(ENTRIES PROVIDED Opens)
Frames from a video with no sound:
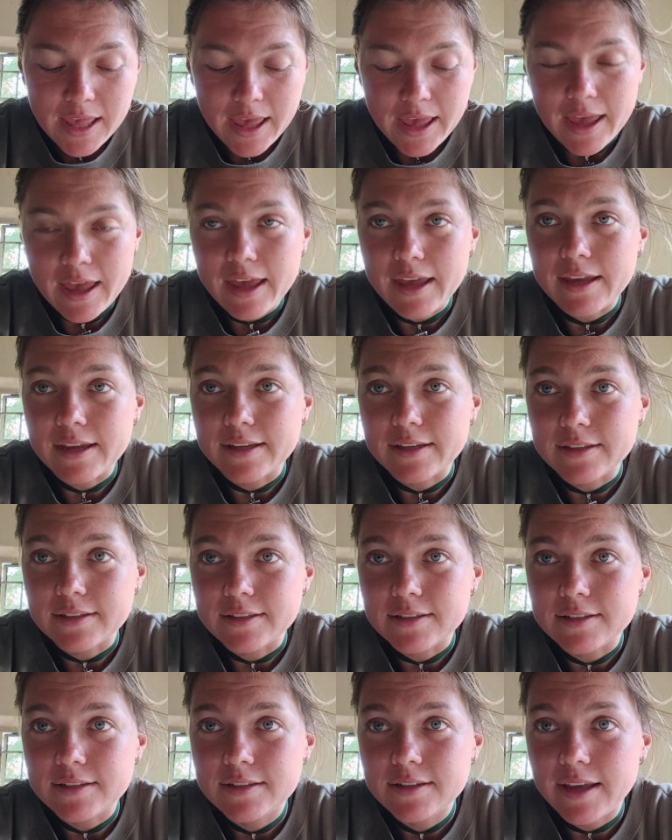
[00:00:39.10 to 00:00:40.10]

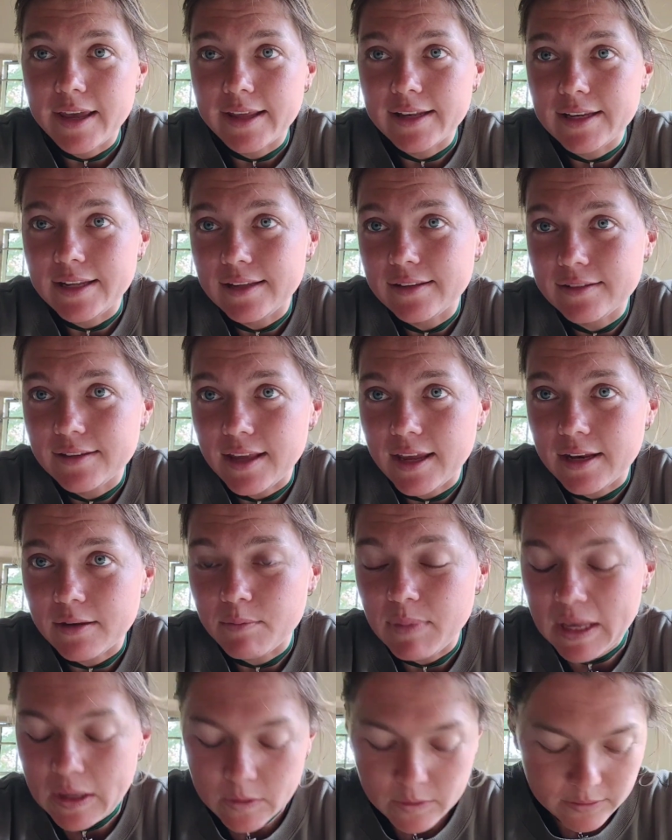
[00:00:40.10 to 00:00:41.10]
and at least then,
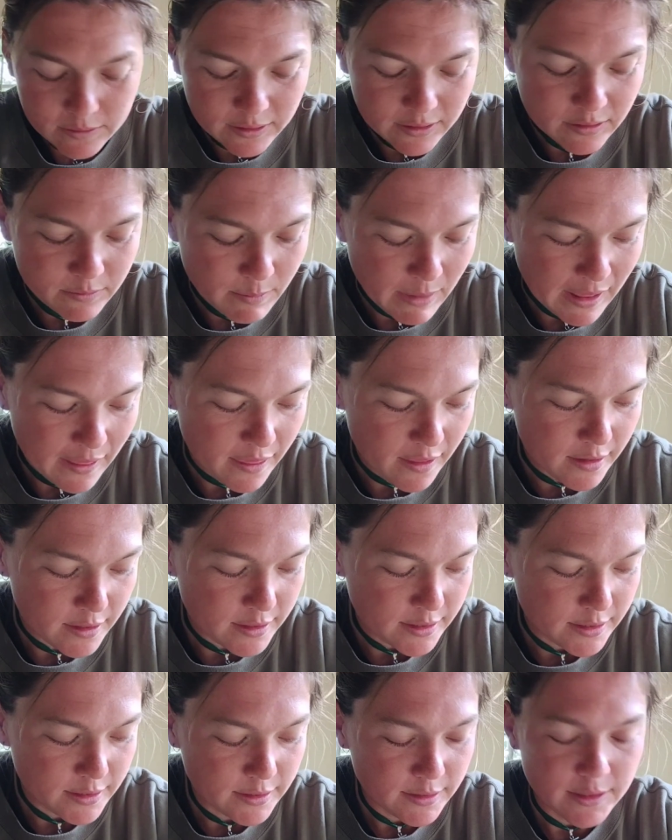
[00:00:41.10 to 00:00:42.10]
because this
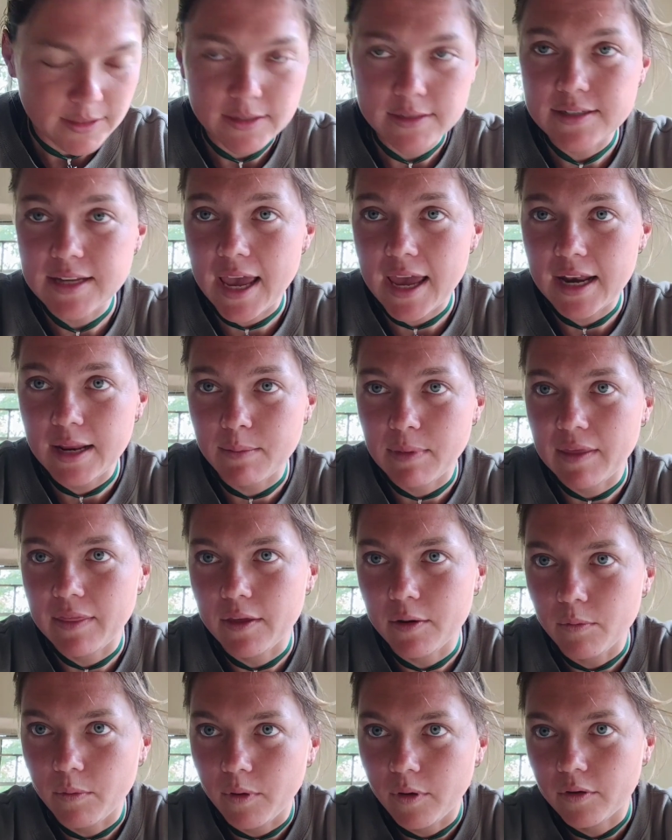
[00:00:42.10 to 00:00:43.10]
method, the tanning
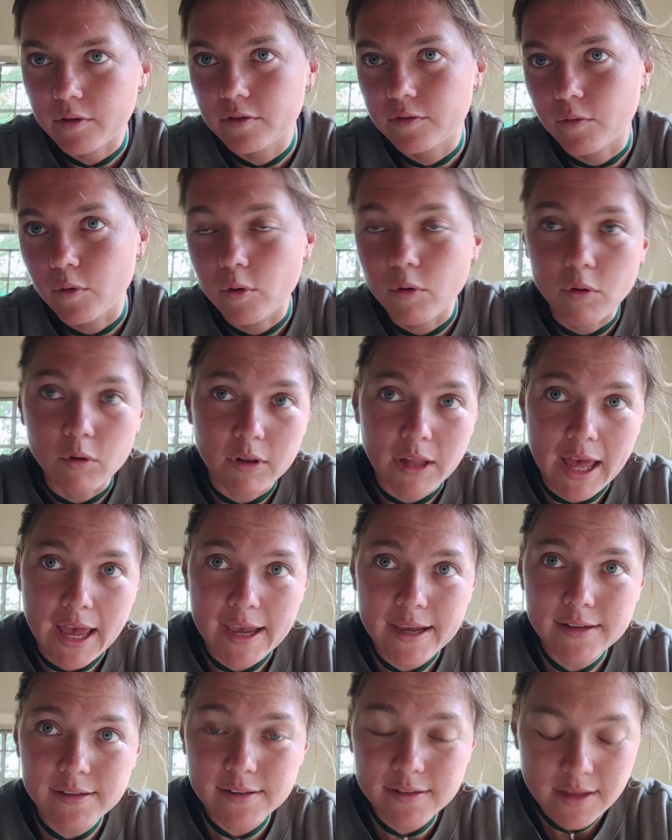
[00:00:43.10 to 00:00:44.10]
method, works for all
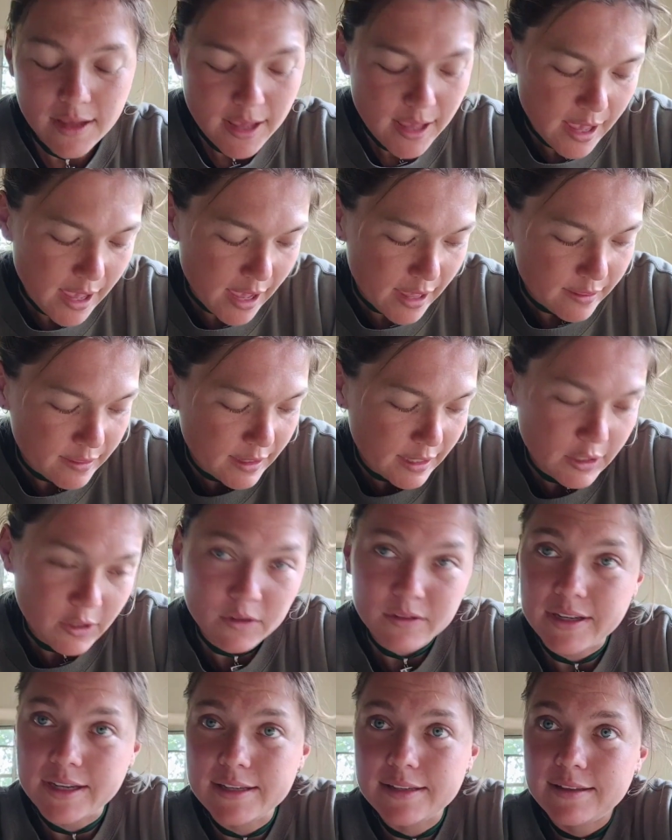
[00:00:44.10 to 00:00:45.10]
hides, and then you'll
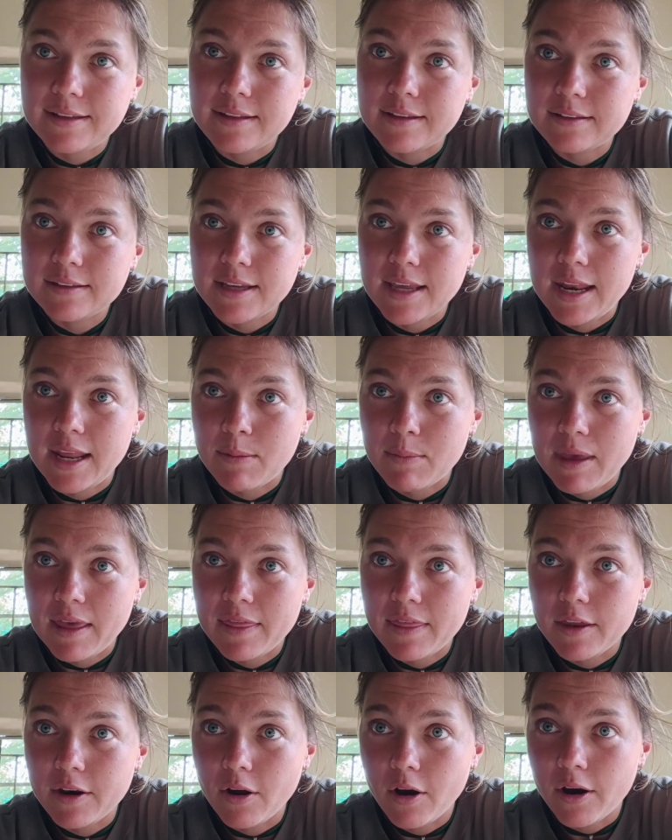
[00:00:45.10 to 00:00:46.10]
get to see the skinning
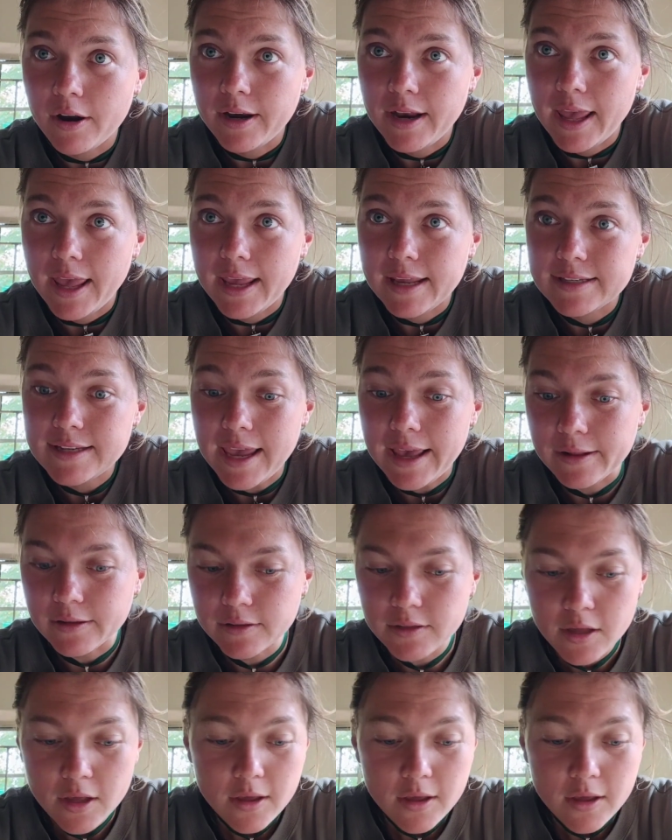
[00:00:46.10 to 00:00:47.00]
method on a tail.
(ENTRIES PROVIDED Closes)
== WHAT YOU SHOULD DO ==
Word for word, write out each line from the one with "[00:00:40.10 to 00:00:41.10]" through the end of the entries above, and omit any pictures.

== TASK RESULT ==
[00:00:40.10 to 00:00:41.10]
and at least then,
[00:00:41.10 to 00:00:42.10]
because this
[00:00:42.10 to 00:00:43.10]
method, the tanning
[00:00:43.10 to 00:00:44.10]
method, works for all
[00:00:44.10 to 00:00:45.10]
hides, and then you'll
[00:00:45.10 to 00:00:46.10]
get to see the skinning
[00:00:46.10 to 00:00:47.00]
method on a tail.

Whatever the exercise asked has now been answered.